が、それはそれとして、今は抱き着いてくる誠一をどうにかしないといけない。このまま誰か知人に見られてTwitterにツィートされて変な噂が立ってしまう恐れもあるし、塾に行く時間が迫りつつあった。
「ちょっと誠一、あんたの話しを信じるのはいいとして、あたしに何か出来ると思っているの?」
「…へ?」
言われて誠一もハッと気付く、冷静に考えて見れば確かにそうだ、幽霊相手に彼女が何か出来るかと言うと、出来るわけがない。

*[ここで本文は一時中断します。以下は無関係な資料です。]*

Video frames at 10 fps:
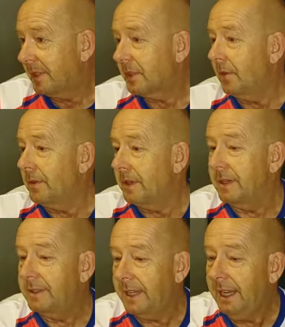So the
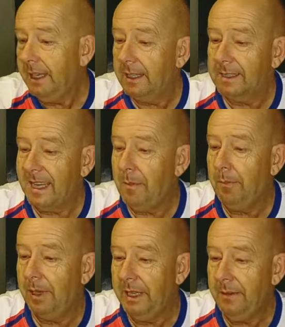tail
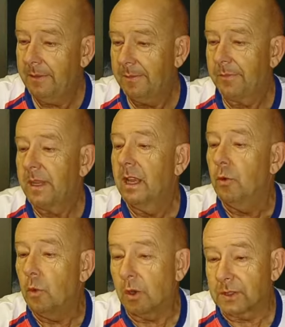assembly
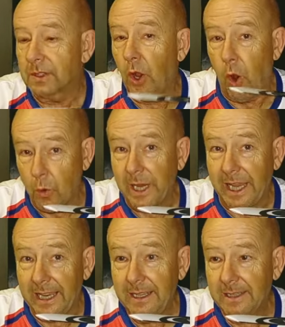was
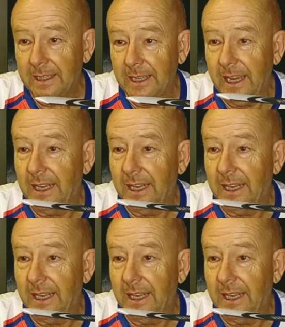okay,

「あたしは小説や映画に出てくるような霊感少女なんかじゃないわよ、なんとかしてくれって頼まれても、あたし自身は何も出来ないわよ」
「…そう…か…」
問題の根本は何も解決されない事に気付いた誠一は、抱き着いていた彼女を開放したかと思うと、フラフラっとベンチに向かって歩き出し、そのままドカっと座り込んで俯いたまま、動かなくなってしまった。
「そうだよな…信じてもらったって、何も解決しない事にはどうにもならないよな…」
さっきまでの元気はどこへやら、意気消沈して完全に落ち込んでしまった。
この隙に逃げ出すつもりでいた茜もさすがに可哀想に思えてきて、微かに思い当たる朧気な会話をチラッと思い出し、その記憶を必死に甦らせ始めた。